I guess some boys never grow up.

It’s like the 30-something guy beside me on a plane late one night. He’s watching an action movie on his laptop. It’s amazing the perspective when you aren’t into the story and can’t hear the dialog and just watch the picture. There were cars flying all over the place. Up over ramps and colliding. Speeding around turns. And colliding. Reminded me of little boys playing with their toy cars. They build ramps and take the cars and have them speed and fly and collide and make exploding noises while they do it.

I know. There are probably girls who have a hard time growing up, too. And there is a place in God’s great universe for fun.

But, I wonder at times.

Especially I wonder when I watch TV news with no sound (thank God) while I’m in airports or the United Club. It looks like junior high boys shouting at each other—challenging, provoking, antagonizing. Problem is, these little boys are supposed to be leading our country.

This is not unique to our times, I think. Maybe just more widespread. I’m thinking of Solomon’s son who took the throne and sought advice from his father’s advisors. They advised him to go easy on the people and give them a break. Then he consulted with his buddies. They were enjoying the benefits of being bff’s with the new king and advised him to pile on more taxes so that he would have more revenues. What followed was rebellion and a divided kingdom.

Failure to grow up has consequences.

Mutual Submission, Or Love Your Neighbor

October 24, 2017

Do you ever watch TV commercials from the 1950s? Or even TV shows from that era? Or print ads from the 30s through the 50s?

Are you ever shocked at the way women are treated in the media from those days?

Society has come a long way from those days regarding the treatment of women—and actually even among men, too.

And yet.

News still percolates out about men using power relationships to get sexual activity that otherwise would never come their way.

Silicon Valley. Of course that is filled with semi-adolescent geeky boys who evidently never learned how to treat people.

The movie industry. But that became a caricature years ago. Yet it is still going on.

The media industry.

Politicians.

Even in ordinary life. Flight attendants, who must work in close quarters with their customers, all tell of the many times that men “reach out and touch”.

2,000 years ago, Jesus gave us a commandment. “Love your neighbor as yourself.”

Paul, likewise, every time he talked about human relationships it was all about being sensitive to the other person.

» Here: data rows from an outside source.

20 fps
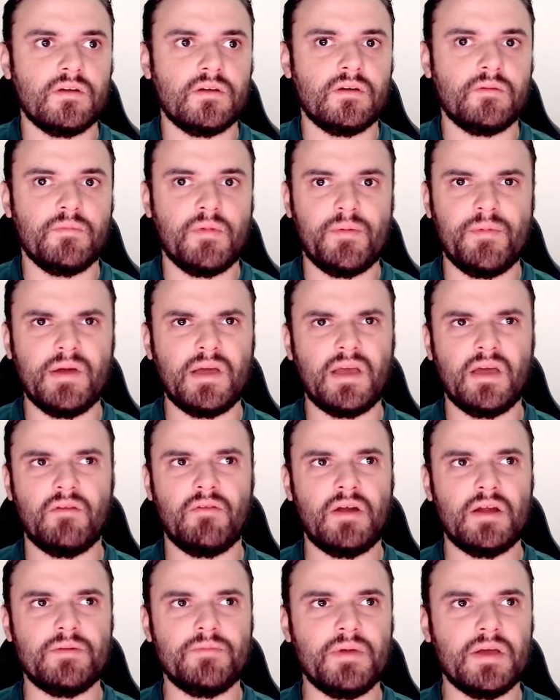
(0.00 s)
Maybe I can
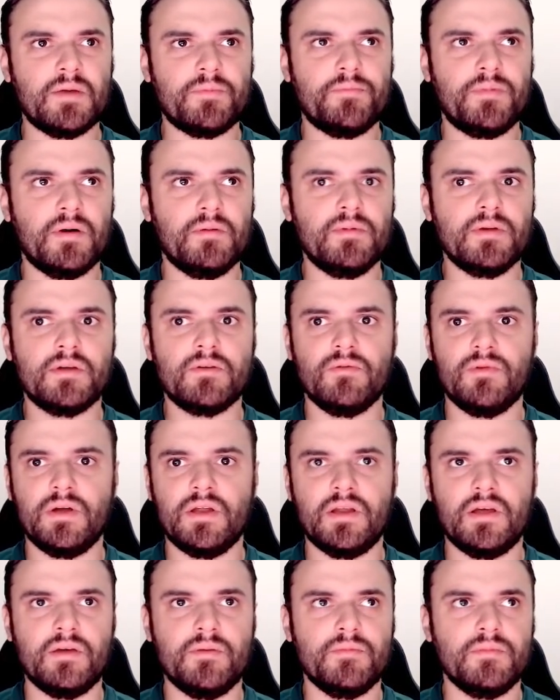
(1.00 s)
already make public
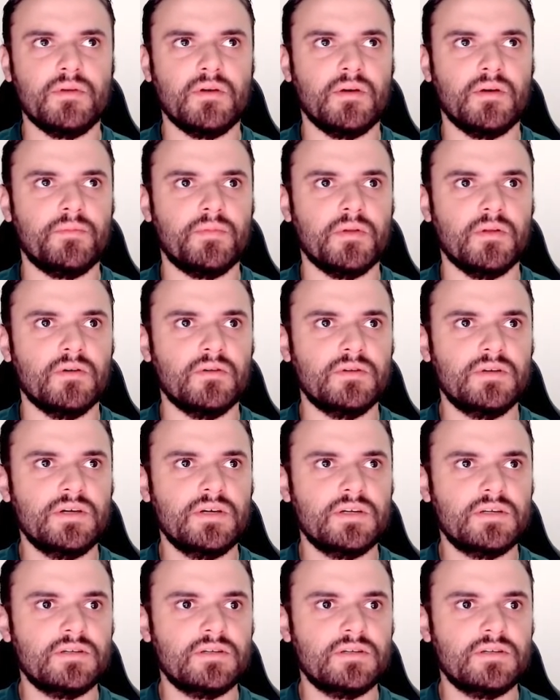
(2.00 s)
when I'm uploading it.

It takes a long time to change a culture, I guess. Or maybe a long time for people to grow up.

How Would It Look Or Sound If My Act Were on National TV

October 23, 2017

There is so much talk of freedom of speech. Or, “I’ve got my rights.”

But we seldom hear of responsibility.

Yes, I could say that. But, is it the wise thing to do?

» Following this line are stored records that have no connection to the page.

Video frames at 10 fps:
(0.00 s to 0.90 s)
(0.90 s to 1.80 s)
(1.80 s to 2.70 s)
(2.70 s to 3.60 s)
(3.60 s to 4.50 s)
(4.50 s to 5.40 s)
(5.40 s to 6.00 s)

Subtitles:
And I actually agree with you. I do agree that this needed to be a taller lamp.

Would I be proud about what I did or said if it were on the evening news?

Think of the ethical decision of some prominent people even in the last month who have had to explain away moral failure. Deeply “conservative” lawmaker who a) has a girlfriend even though he’s married and b) texts her that perhaps she should terminate the ensuing pregnancy.

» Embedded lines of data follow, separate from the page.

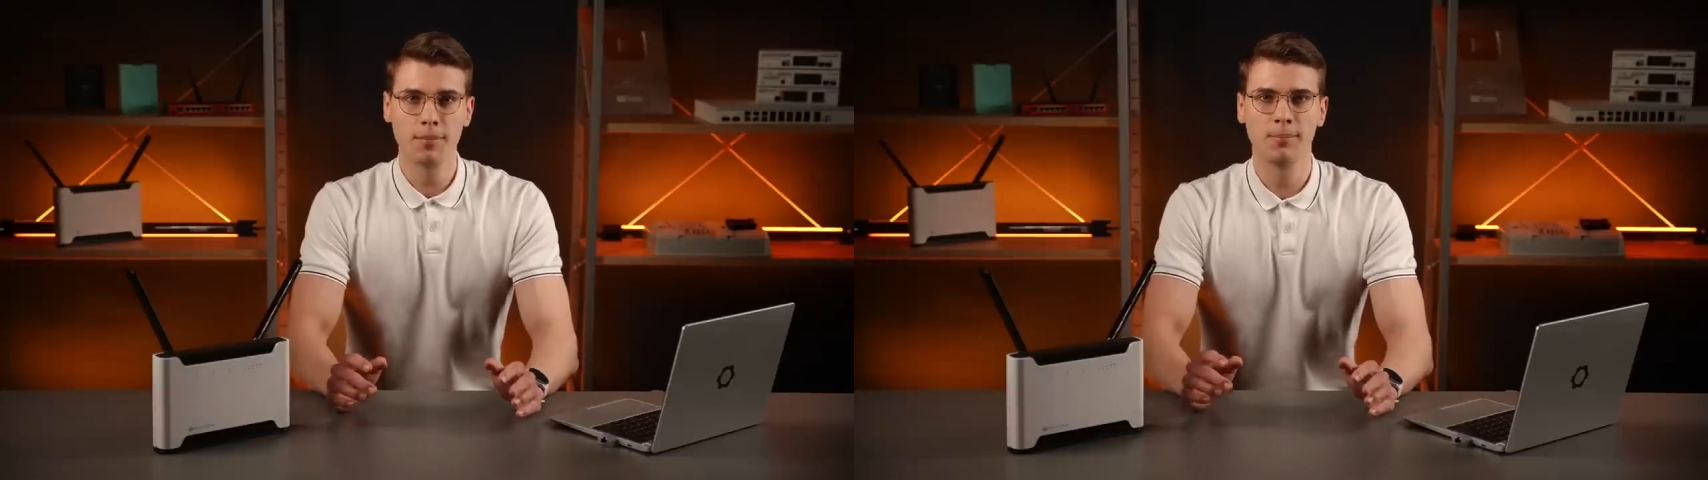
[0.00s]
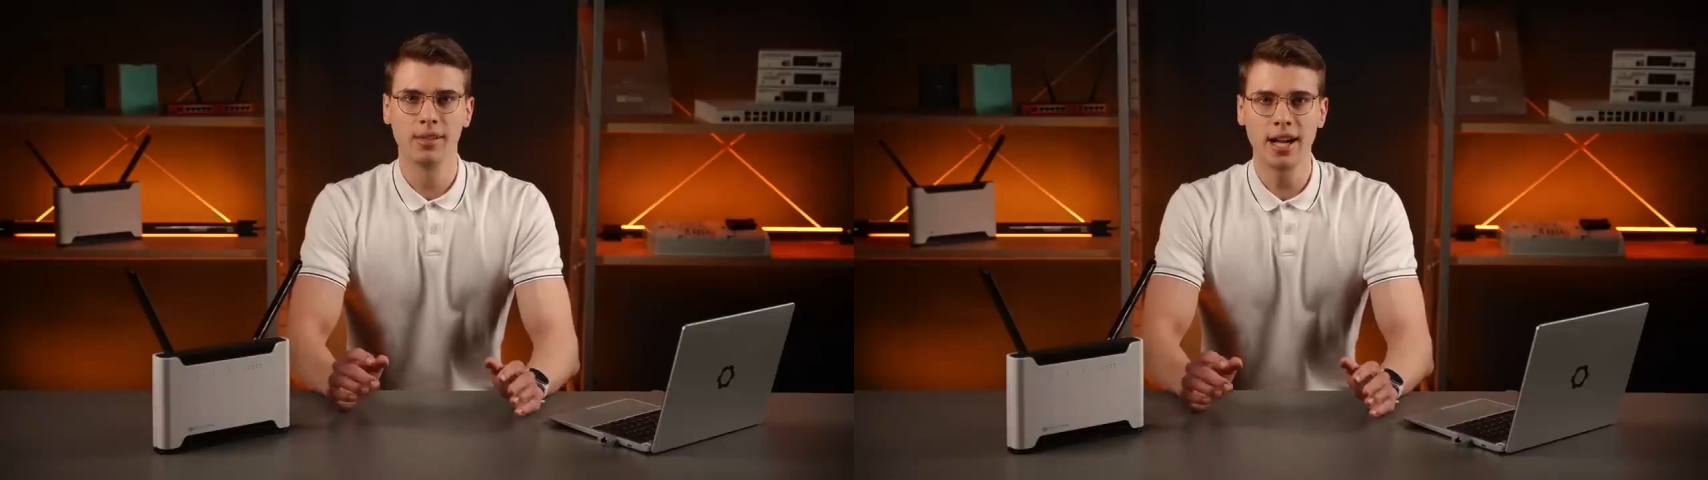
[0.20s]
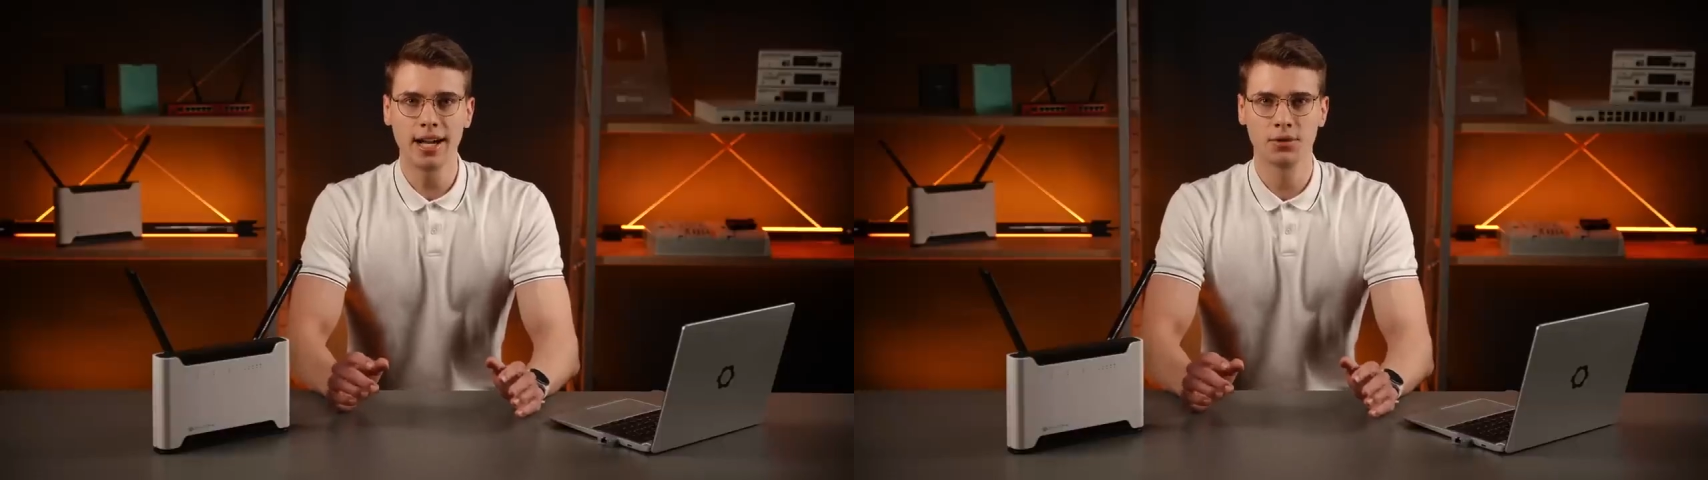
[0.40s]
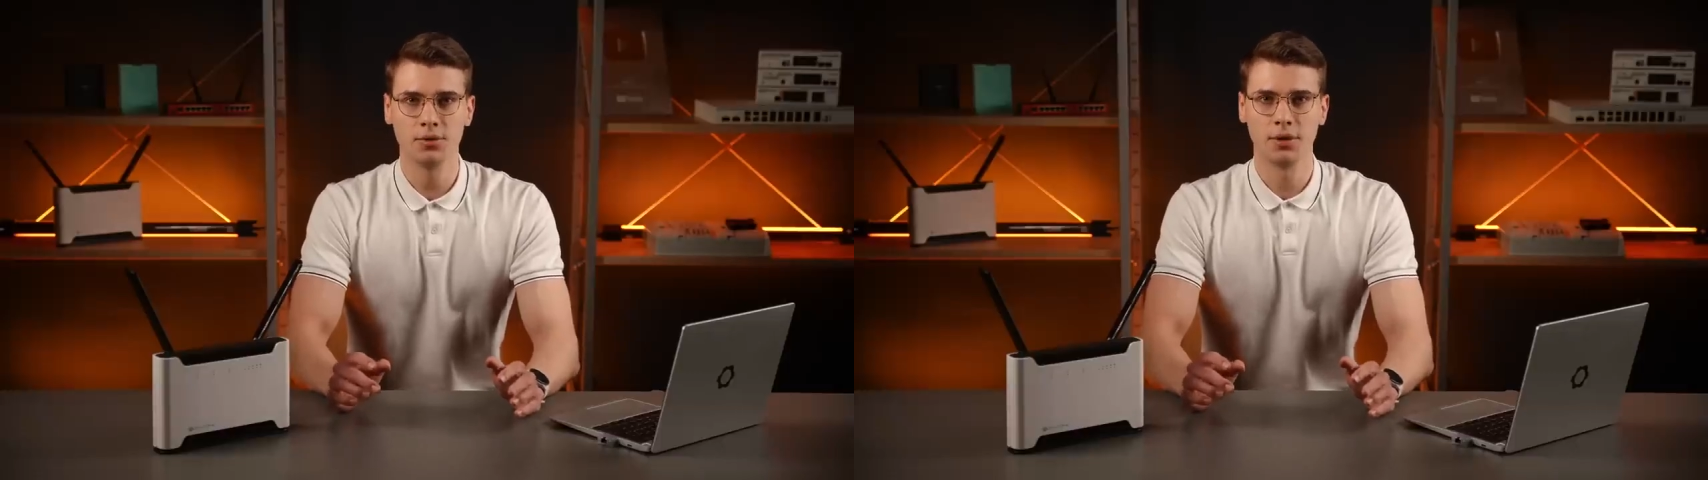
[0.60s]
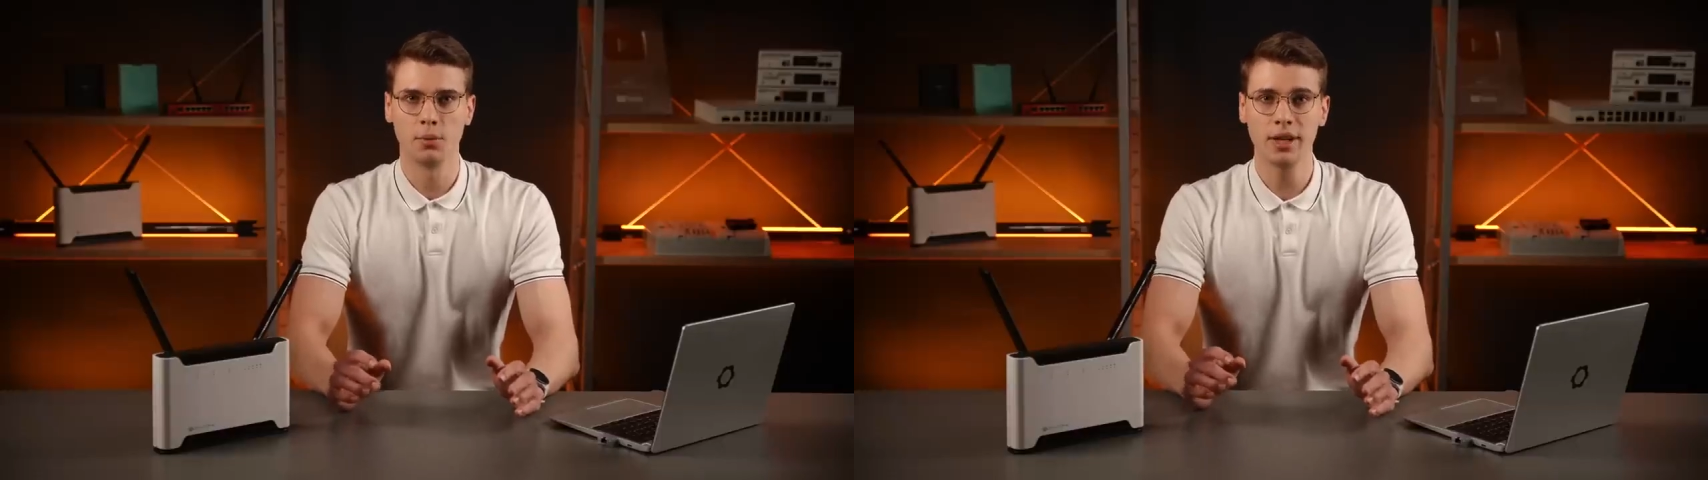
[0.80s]
apply to
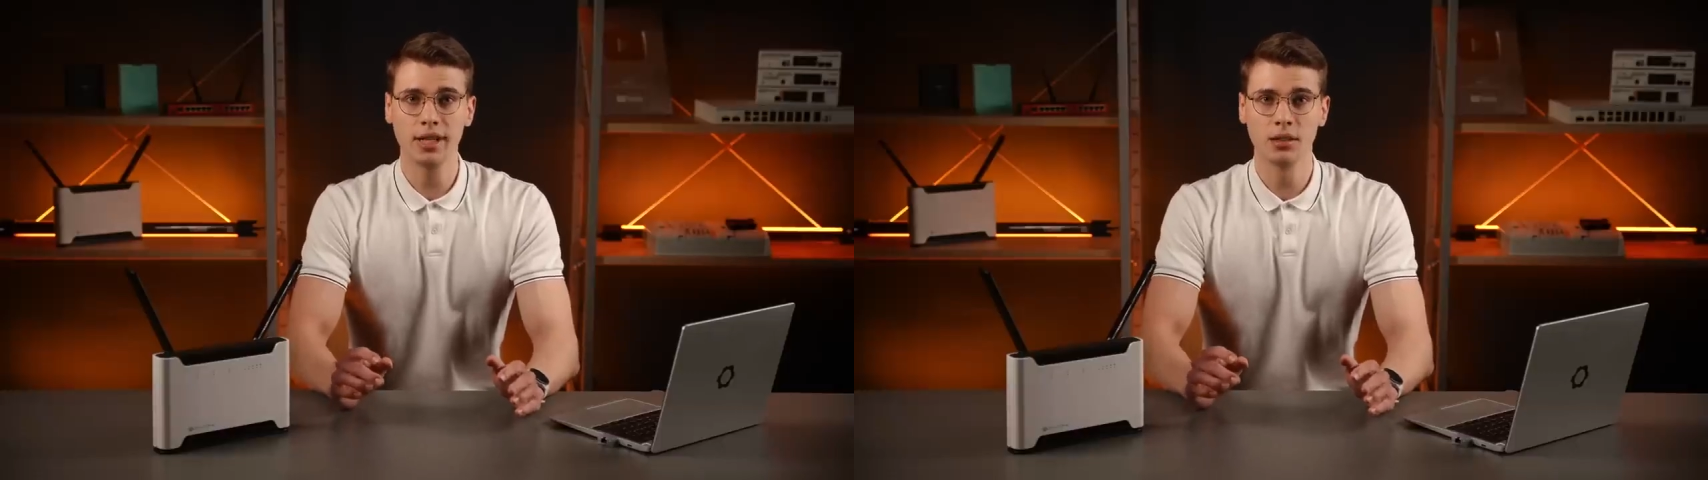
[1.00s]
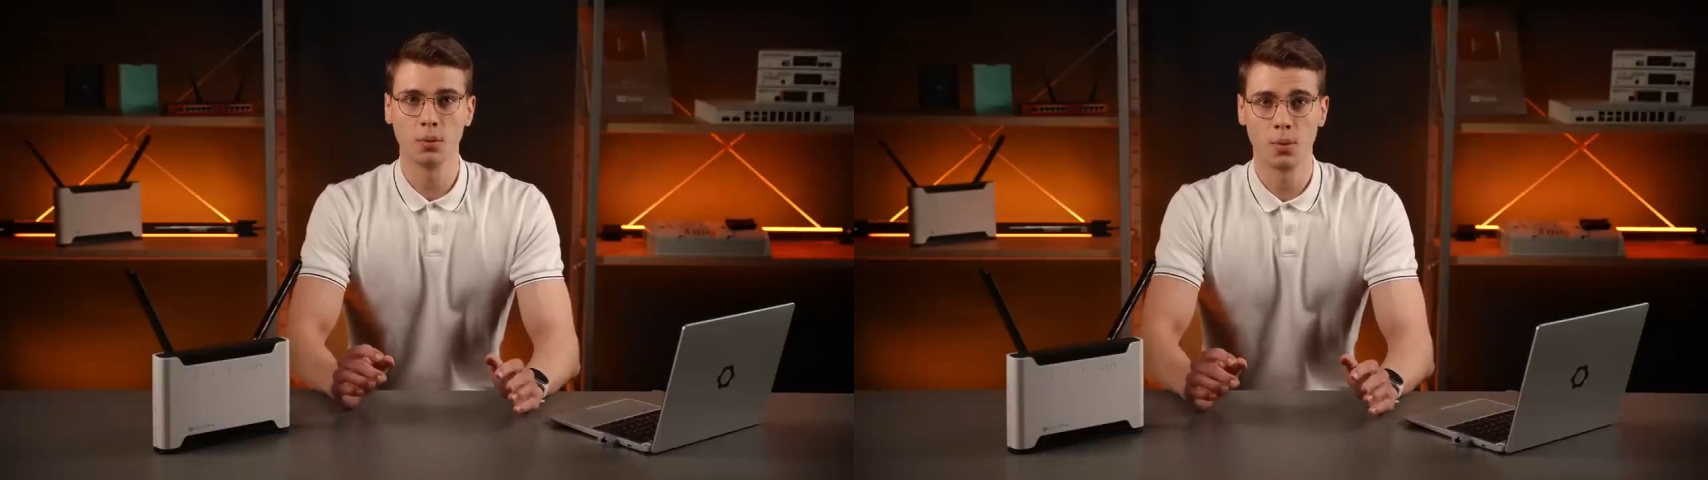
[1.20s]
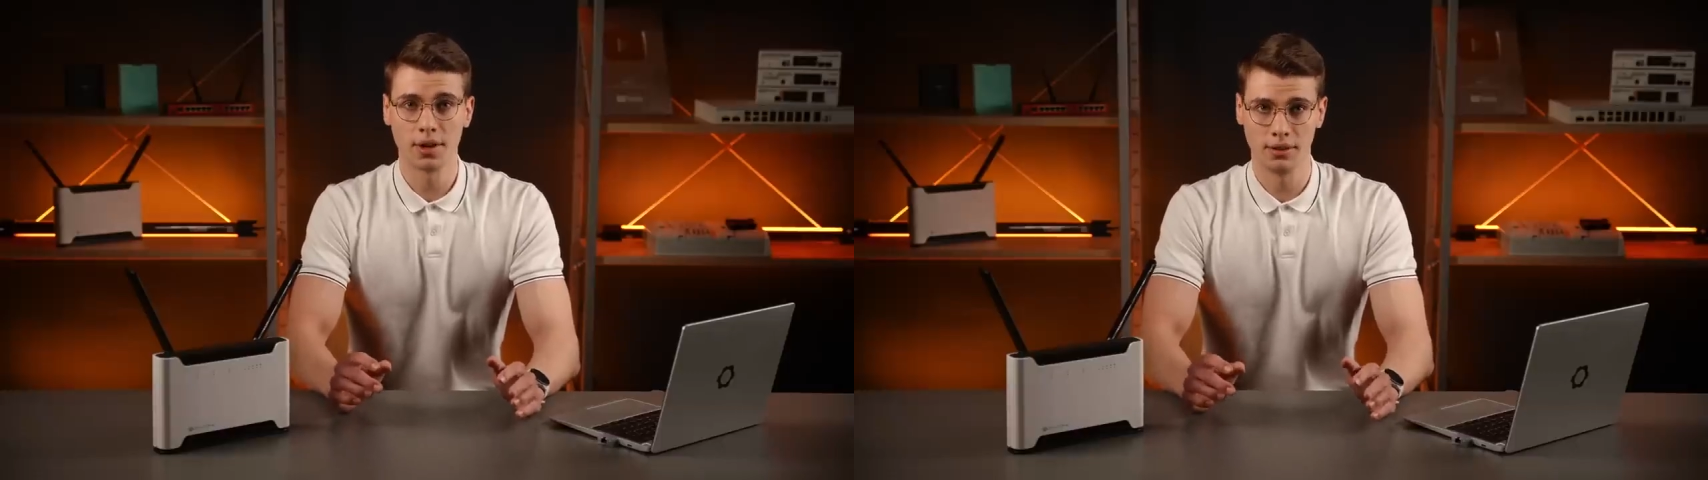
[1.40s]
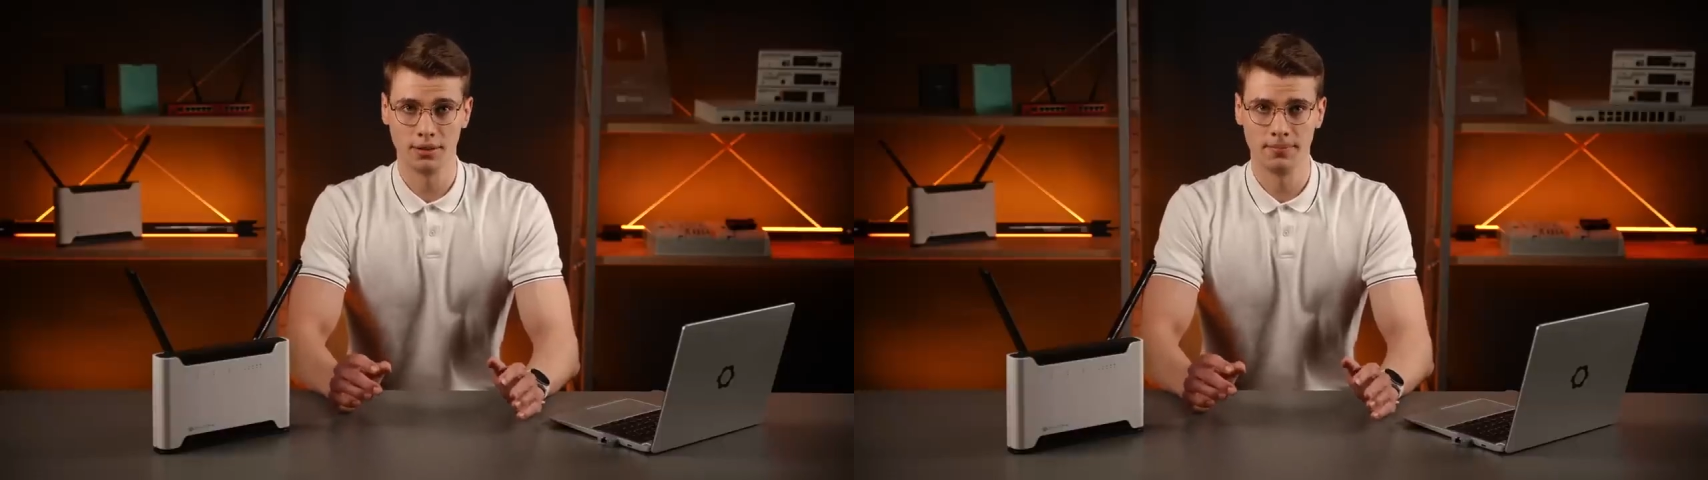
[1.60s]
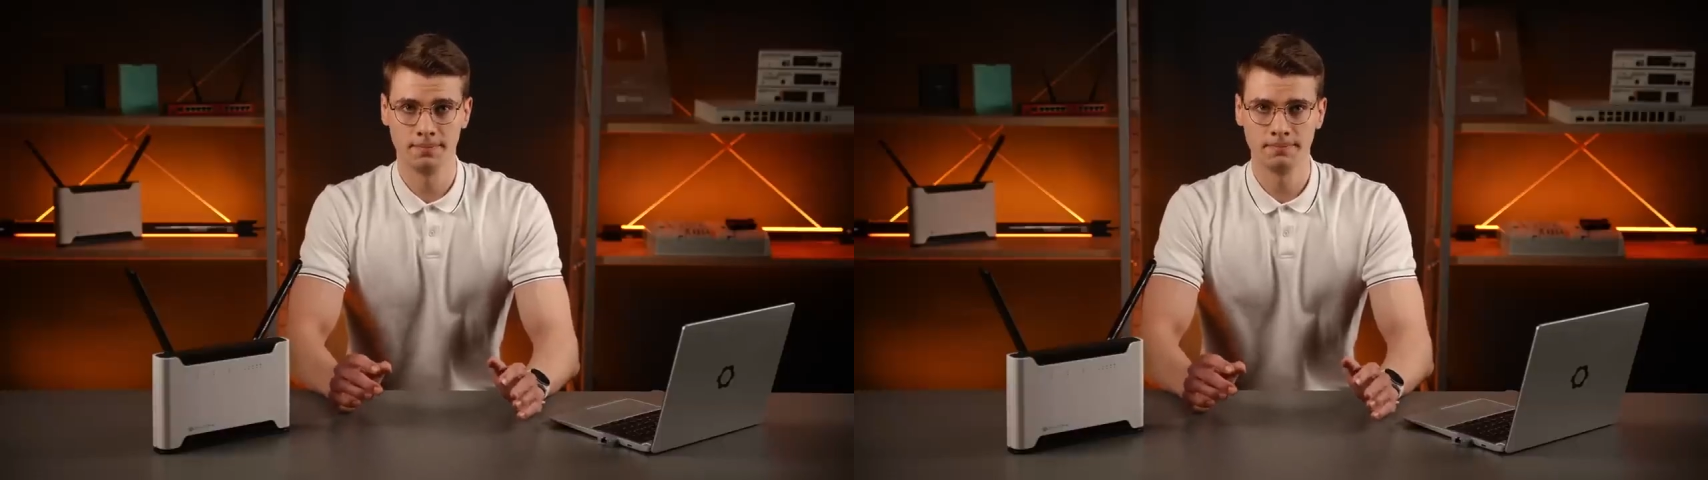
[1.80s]
the real world.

We’ve had more than our share of political leaders and religious leaders and sports leaders who have had to try to read a statement composed by their lawyers with an appropriately contrite attitude to the national media.

But what about us? Our likelihood of being on national news is not as great—but these days, think about a video clip going viral on YouTube. We could all be in that situation.

Jesus came to give us freedom—but not license to do whatever we please.

Yes, we can do it or say it, but is it the wise thing to do?

Sometimes They Just Want Someone To Listen

October 20, 2017

Proverbs 18:13 (NIV)“To answer before listening — that is folly and shame.”

Did you ever answer someone’s problem only to discover you misunderstood the problem?

Perhaps you took longer to give the answer than was the description of the problem?

I discover this anew every day—sometimes several times a day:

Sometimes the answering lies in just the listening.